Si votre portefeuille crie grâce, vous pouvez toujours vous rendre dans les musées pour admirer les merveilles du patrimoine pharmaceutique. Les Parisiens ont le choix avec le musée de l’association Sauvegarde du patrimoine pharmaceutique, situé au siège de l’ordre des pharmaciens, avenue Ruysdael. Près du jardin du Luxembourg, deux très belles collections peu connues sont à découvrir : la galerie du Doyen à la faculté de pharmacie de Paris-V, qui présente la collection Fialon (donation de 1907), et le Musée du service de santé des armées, à l’hôpital du Val-de-Grâce, avec son importante collection des docteurs François et Jacques Debat. Un autre musée, plus modeste, se trouve à la bibliothèque de la faculté de pharmacie de Châtenay-Malabry, dans les Hauts-de-Seine, sous l’égide de l’association Albarelle.
En province, n’hésitez pas à pousser la porte du Musée des Hospices civils de Lyon et celle du Musée de la faculté de pharmacie de Montpellier, sans oublier les nombreuses pharmacies hospitalières (Louhans, Beaune, Baugé…). Pour les passionnés que les kilomètres n’effraient pas, il faut signaler le magnifique Deutsches Apotheken-Museum du château de Heidelberg, en Allemagne (1), avec ses reconstitutions de pharmacies anciennes, sa collection de céramiques et de mortiers…
Beaucoup plus au sud, à Lisbonne, il ne faut pas manquer le Musée d’histoire de la pharmacie, qui se trouve au siège de l’Association nationale des pharmaciens (2). Il abrite notamment quatre pharmacies historiques du XVIIIe au XXe siècle, dont une de Macao !
(1) Schlosshof 1, 69117 Heidelberg.
Tél. : 0049 – (0) 62 21-2 58 80.
Deutsches_Apotheken_Museum@t-online.de – http://deutsches-apotheken-museum.de.
(2) Rua Marechal-Saldanha, 1 – 1249 Lisbonne.
Tél. : (+351) 213.400.60. www anf.pt.
A retenir
– mortiers : les prix à l’estimation varient entre 150 et 3 000 euros.
– albarelli : leurs cotes varient de quelques centaines à quelques milliers d’euros pour les plus prestigieux.
– étains : les prix oscillent entre 200 et 3 000 euros.
– tasses à malade : fourchette très large allant de 20 à 5 000 euros.
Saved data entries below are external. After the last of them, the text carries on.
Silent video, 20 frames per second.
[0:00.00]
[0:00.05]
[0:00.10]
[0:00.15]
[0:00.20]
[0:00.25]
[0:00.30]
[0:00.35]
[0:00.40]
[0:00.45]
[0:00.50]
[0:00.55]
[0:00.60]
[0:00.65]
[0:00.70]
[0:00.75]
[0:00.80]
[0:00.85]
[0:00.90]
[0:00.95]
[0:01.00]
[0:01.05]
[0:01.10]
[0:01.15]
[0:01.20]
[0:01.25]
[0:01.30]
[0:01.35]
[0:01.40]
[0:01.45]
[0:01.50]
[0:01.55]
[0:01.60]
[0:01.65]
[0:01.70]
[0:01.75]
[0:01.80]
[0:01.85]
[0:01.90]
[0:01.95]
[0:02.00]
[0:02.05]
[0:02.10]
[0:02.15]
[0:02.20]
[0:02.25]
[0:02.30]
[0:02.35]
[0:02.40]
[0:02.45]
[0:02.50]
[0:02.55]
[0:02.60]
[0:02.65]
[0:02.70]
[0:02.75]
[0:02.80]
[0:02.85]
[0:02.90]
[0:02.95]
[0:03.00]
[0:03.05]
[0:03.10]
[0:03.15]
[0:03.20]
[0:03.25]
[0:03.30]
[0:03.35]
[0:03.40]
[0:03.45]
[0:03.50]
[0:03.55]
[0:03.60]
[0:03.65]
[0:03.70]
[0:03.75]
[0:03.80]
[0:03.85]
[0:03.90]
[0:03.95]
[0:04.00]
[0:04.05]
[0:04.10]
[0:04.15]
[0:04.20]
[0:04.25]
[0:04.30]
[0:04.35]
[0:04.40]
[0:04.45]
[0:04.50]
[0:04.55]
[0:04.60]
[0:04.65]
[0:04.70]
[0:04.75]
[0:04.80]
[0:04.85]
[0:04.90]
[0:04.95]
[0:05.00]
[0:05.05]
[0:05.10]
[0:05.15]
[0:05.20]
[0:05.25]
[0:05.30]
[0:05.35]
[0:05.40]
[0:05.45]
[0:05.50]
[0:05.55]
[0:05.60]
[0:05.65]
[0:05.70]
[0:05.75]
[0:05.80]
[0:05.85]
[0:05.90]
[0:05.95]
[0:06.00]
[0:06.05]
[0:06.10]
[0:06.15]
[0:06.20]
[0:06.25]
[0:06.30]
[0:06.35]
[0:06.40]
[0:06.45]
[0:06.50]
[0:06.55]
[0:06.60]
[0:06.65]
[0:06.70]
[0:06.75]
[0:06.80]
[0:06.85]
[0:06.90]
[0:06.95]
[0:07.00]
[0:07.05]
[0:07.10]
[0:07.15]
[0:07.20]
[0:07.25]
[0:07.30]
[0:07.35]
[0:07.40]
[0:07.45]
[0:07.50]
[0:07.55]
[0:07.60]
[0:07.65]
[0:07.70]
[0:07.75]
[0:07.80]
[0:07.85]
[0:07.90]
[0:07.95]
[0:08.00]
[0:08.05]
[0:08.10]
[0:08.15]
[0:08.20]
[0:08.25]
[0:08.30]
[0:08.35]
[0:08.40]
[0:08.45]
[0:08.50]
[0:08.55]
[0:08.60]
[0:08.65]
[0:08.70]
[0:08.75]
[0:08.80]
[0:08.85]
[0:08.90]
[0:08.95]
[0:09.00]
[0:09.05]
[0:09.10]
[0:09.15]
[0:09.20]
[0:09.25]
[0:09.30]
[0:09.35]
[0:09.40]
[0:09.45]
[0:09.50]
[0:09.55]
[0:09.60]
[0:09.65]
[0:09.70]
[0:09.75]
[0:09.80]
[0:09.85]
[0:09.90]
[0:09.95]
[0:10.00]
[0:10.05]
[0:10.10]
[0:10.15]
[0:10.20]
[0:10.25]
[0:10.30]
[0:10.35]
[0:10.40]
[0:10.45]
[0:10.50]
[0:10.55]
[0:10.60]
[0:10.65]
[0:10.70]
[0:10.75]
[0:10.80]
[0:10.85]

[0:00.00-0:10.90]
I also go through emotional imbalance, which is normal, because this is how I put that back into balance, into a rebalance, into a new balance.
– mâche-bouchons : compter 300 à 1 000 euros.
Tendres bouchons
Les mâche-bouchons en fonte de fer, souvent d’origine française, servaient à attendrir les bouchons de liège neufs et à les adapter aux goulots des bouteilles. Il existe de nombreux modèles, en forme d’animal (crocodile, serpent, chien-tatou, caméléon, singe…), pour lesquels on a enregistré récemment des prix oscillant entre 300 et 980 Euro(s).
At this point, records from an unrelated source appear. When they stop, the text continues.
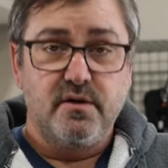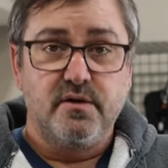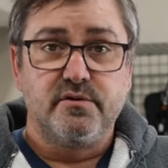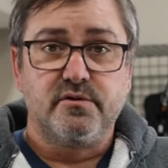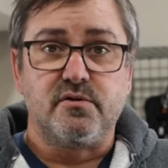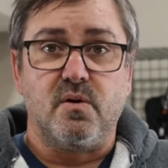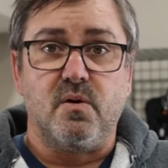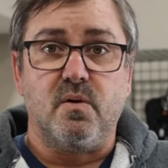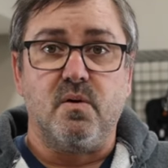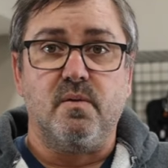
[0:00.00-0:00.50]

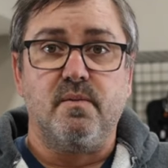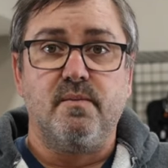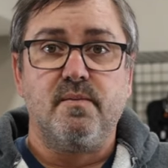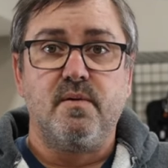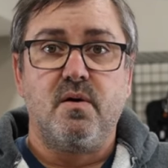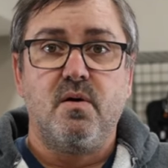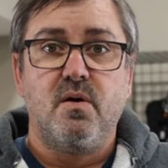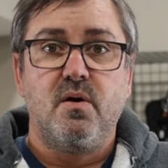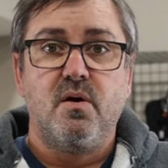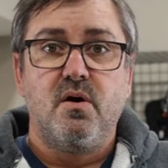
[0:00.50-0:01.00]
So
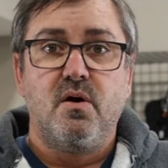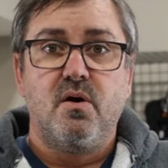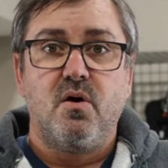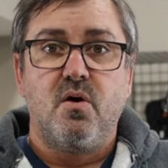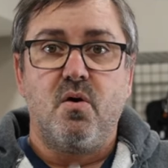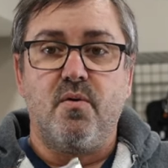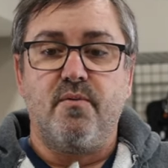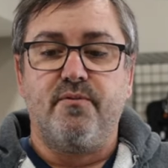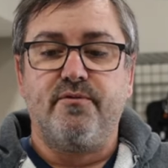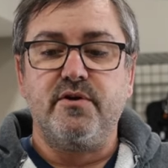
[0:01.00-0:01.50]

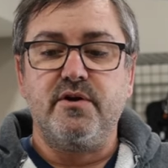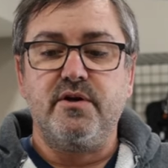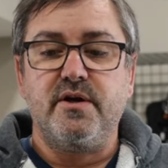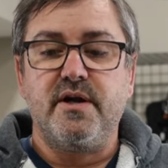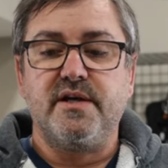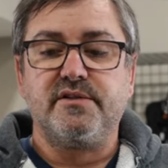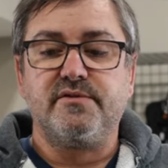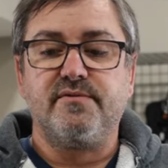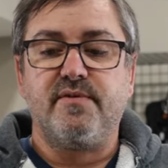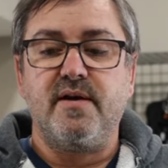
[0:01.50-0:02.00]
hopefully you
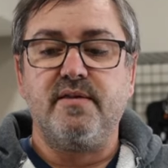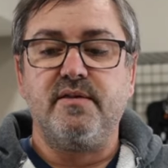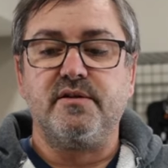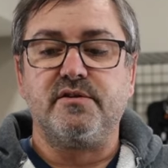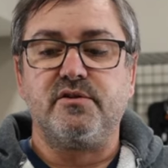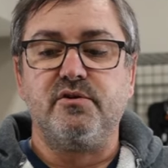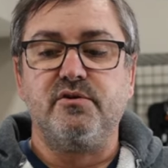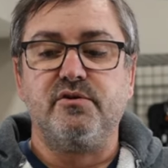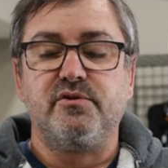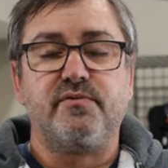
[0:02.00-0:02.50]
guys find
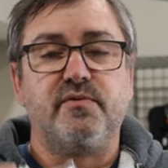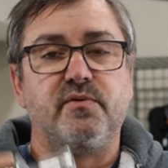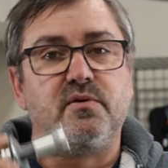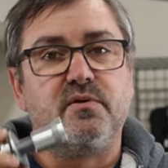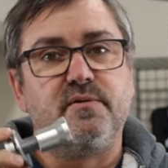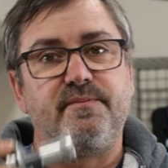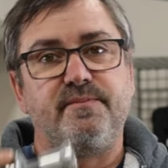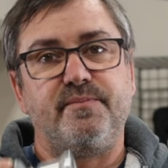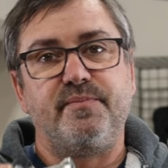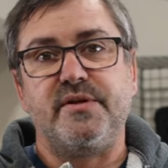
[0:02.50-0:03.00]
this
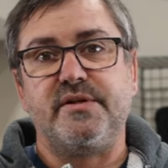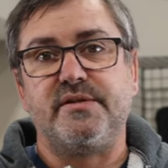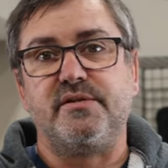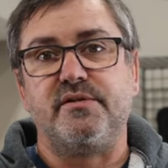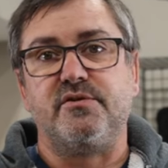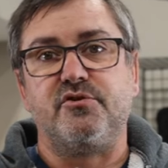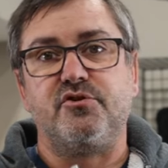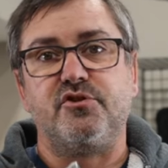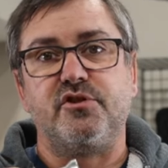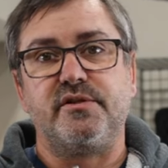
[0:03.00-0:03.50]
useful. This
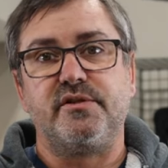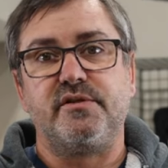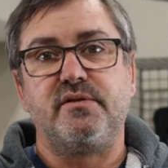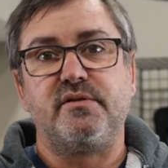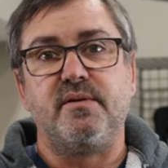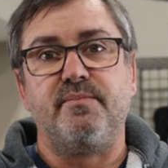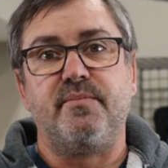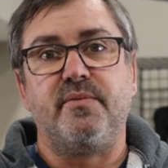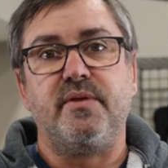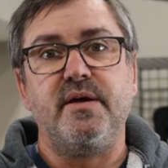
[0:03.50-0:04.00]
is just
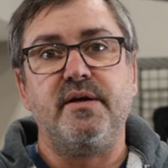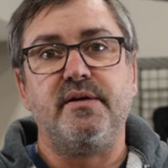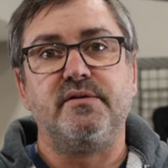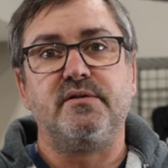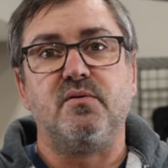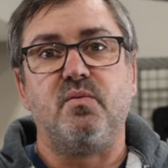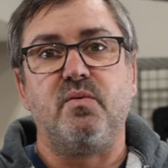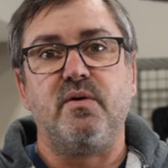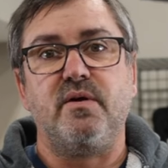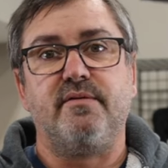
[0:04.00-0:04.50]
some things
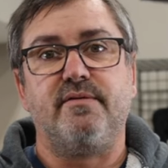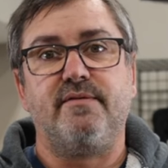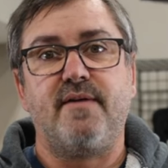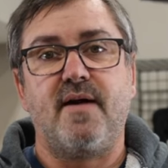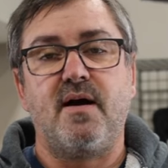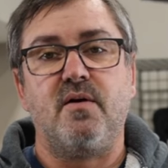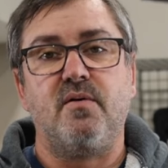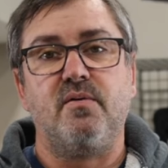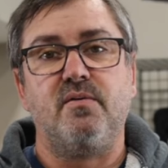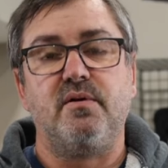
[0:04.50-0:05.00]
that we have
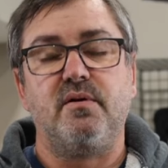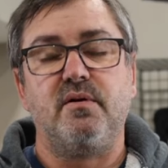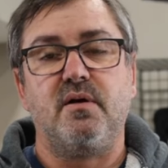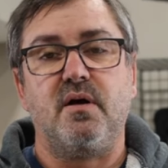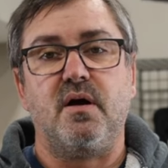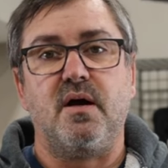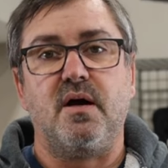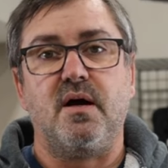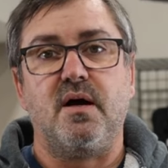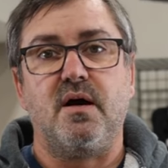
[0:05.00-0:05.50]
found
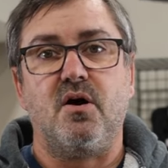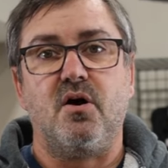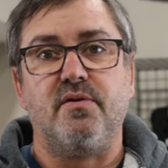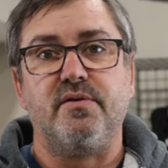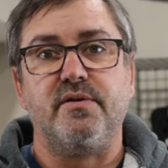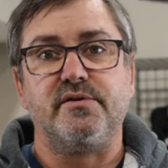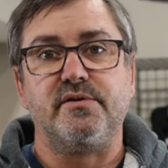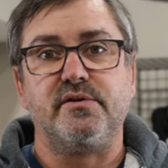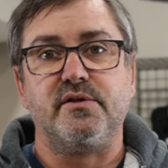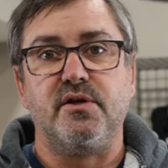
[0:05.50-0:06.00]
uh, on
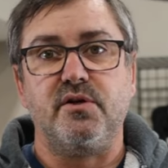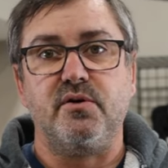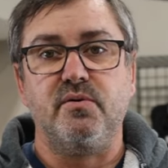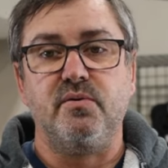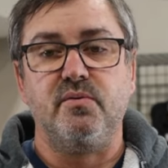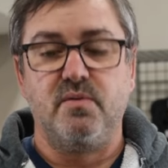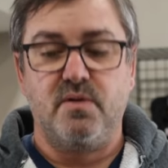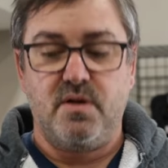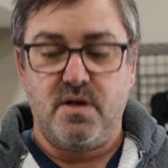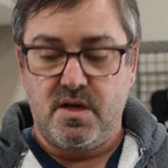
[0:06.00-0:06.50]
the
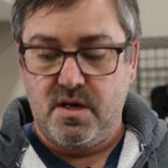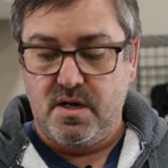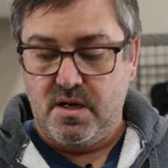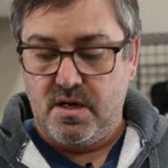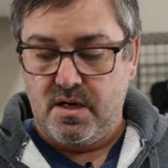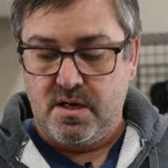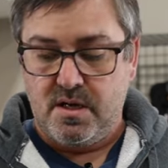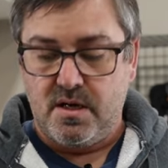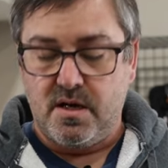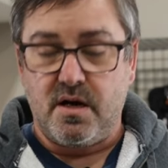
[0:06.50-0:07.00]
Skidoo,
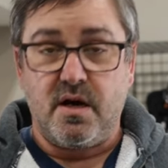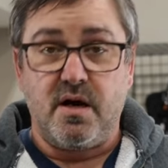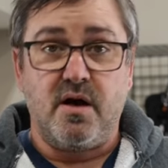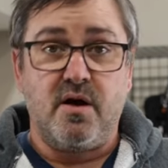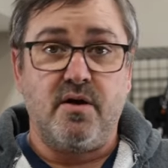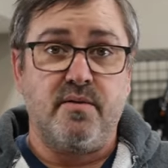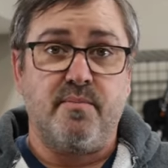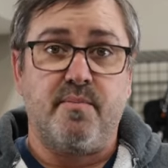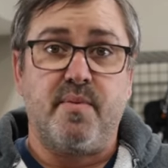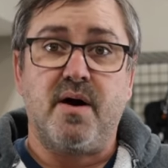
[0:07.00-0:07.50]
uh,
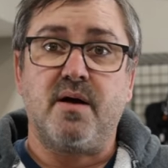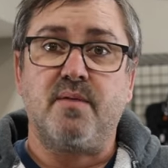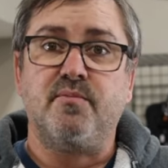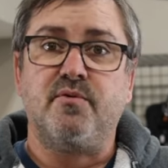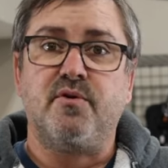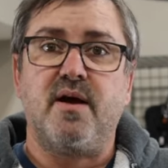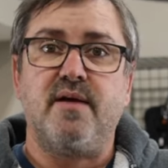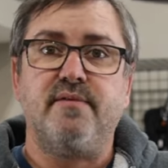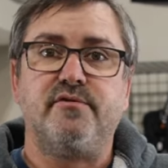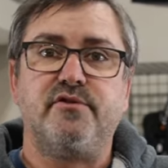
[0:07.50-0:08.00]
on the bottom
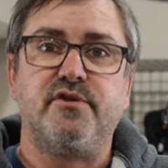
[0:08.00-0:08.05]
drive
Se saigner pour une palette
Les étains médicaux, à faible teneur en plomb (étain fin), avaient de multiples usages : palette à saigner, boules à sangsues, boîtes à thériaque ou à pommade, biberons, clystères, passoires, couloires à sirop, écuelles conventuelles ou hospitalières… Pour s’en offrir un, il faut compter entre 200 à 600 Euro(s) environ. Certaines ventes peuvent aller bien au-delà, comme pour cette écuelle à bouillon destinée aux soeurs clarisses du Puy, adjugée à 3 100 Euro(s) le 30 novembre dernier à Paris.
Gardons les jetons
Les jetons de pharmacie sont également recherchés par les collectionneurs. Il s’agit en fait des jetons de présence de la corporation des apothicaires et épiciers. Ils sont en argent ou en cuivre. Les premiers, fabriqués de 1710 à 1778, arborent le symbole des trois règnes, minéral, végétal et animal, dans la connaissance desquels ils sont versés (in his tribus versantur).
Ensuite, et ce jusqu’en 1790, ils sont aux insignes du Collège de pharmacie (avec le coq et le serpent, et la devise « Vigil et prudens »). A partir de 1796, ce sont les symboles des sociétés de pharmacie de Paris ou Lyon qui sont représentés sur les jetons.
Les prix vont de 60 à 1 400 Euro(s)selon la rareté et l’état du modèle.
Le coin des canards
Les tasses à malade servaient à administrer boissons, potions, bouillons ou aliments à des malades alités. Le plus souvent de forme demi-couverte, parfois en forme d’écuelle à deux oreilles, elles peuvent également avoir une forme de canard, d’où leur nom familier.
On en trouve en faïence décorée des XVIIIe et XIXe siècles (les prix varient dans une fourchette comprise entre 300 à 700 Euro(s)) ou en porcelaine du XVIIIe et surtout du XIXe siècle (20 à 500 Euro(s)). Les tasses à malade en verre ou en argent sont plus rares (400 à 5 000 Euro(s)).